Credit:  By Christopher Booker, Telegraph, www.telegraph.co.uk 16 October 2010 ~~

Is there any subject on which more nonsense is talked and written than the mindblowing proposals being bandied about by the Government for meeting our EU target of generating, within 10 years, 30 per cent of our electricity from renewable sources? (That is roughly six times the current total, meaning that we have by far the most challenging target of any country in Europe.)

For instance, the industry regulator, Ofgem, recently announced that by 2020 we will need to have spent £40 billion on connecting up our new renewable energy sources to the national grid – £4 billion a year. Alistair Buchanan, the head of Ofgem, blithely claimed, on the BBC Today programme and elsewhere, that this would only add £6 a year to the average electricity bill of Britain’s 25 million households. Yet ten seconds with a calculator shows that the cost per household of that £4 billion a year works out to £160.

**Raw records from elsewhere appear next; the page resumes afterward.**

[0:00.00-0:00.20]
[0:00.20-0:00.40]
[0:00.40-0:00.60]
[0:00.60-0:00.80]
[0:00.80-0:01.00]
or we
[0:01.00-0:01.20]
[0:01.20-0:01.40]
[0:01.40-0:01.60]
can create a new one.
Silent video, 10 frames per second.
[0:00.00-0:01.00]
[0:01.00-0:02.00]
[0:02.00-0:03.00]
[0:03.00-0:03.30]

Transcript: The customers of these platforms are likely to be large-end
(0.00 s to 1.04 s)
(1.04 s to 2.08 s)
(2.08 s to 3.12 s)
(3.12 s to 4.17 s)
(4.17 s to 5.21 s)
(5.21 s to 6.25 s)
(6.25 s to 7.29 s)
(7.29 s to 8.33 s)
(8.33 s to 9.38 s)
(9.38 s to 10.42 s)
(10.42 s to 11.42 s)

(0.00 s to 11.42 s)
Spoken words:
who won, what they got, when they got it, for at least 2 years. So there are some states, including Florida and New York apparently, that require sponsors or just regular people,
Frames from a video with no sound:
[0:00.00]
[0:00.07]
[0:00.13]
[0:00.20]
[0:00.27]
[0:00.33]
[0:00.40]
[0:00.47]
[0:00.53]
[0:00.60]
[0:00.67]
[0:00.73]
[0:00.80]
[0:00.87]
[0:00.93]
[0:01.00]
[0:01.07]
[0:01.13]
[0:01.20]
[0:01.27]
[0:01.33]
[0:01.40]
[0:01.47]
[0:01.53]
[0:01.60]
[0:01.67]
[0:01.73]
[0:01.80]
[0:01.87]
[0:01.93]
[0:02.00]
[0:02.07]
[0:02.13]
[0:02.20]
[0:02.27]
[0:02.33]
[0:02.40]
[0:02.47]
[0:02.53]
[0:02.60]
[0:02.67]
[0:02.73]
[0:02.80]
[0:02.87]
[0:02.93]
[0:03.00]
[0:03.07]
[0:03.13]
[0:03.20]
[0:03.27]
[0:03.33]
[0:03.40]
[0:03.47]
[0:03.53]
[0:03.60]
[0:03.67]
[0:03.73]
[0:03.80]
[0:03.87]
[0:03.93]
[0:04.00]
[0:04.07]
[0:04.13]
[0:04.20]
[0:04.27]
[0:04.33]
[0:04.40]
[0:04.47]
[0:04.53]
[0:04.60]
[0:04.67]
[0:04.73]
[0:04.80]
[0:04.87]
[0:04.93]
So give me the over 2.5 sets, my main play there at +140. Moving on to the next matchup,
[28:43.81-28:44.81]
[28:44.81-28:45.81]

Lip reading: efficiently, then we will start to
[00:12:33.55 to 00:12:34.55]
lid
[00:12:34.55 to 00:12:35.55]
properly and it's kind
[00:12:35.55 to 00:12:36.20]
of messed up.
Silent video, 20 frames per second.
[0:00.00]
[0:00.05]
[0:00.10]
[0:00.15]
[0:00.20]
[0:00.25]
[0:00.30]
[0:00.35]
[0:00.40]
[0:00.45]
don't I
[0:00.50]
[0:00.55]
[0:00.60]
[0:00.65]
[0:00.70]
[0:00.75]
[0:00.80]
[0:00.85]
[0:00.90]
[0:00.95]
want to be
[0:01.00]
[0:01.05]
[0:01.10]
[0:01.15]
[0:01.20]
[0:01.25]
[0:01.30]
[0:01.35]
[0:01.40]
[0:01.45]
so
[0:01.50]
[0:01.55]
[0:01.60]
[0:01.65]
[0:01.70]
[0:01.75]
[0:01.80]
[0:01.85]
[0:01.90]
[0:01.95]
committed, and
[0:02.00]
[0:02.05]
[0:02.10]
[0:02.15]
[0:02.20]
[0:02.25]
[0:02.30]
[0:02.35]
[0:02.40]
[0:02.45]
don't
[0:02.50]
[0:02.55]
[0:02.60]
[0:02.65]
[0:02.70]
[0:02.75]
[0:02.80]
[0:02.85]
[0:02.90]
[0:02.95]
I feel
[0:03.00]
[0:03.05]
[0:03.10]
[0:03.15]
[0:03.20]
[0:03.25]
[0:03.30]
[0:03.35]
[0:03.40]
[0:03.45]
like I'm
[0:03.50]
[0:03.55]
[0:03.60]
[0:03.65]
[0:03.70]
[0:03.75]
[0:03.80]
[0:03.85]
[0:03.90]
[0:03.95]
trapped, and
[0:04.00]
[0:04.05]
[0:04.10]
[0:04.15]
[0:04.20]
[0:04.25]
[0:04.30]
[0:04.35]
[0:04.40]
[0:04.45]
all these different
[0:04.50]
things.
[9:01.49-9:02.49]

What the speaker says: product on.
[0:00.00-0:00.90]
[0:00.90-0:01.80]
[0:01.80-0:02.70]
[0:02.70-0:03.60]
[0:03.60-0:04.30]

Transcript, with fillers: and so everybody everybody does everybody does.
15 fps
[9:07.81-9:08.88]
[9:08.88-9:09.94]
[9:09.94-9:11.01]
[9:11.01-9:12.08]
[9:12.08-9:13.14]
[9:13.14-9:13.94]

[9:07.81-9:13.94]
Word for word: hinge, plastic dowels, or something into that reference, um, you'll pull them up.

On top of this, the Government wants us to have, by 2020, offshore wind farms with a capacity of 33 gigawatts (1 gigawatt = 1,000 megawatts). At the current capital cost of £3 million per megawatt of capacity, this would cost another £100 billion (£10 billion a year, or £400 a year for each household), to be paid for through our electricity bills. However, even if they could all be built, they would produce on average only around a quarter of that amount of electricity.

Add in £8 billion a year (or £320 per household) which, the Government forecasts, we will be paying by then through its ludicrously generous feed-in tariff for solar power and, for these measures alone, our total annual bill for the dream of meeting our EU renewables target would be at least £22 billion. That’s considerably more than the entire wholesale cost of Britain’s electricity generated from all sources last year, at £18.6 billion.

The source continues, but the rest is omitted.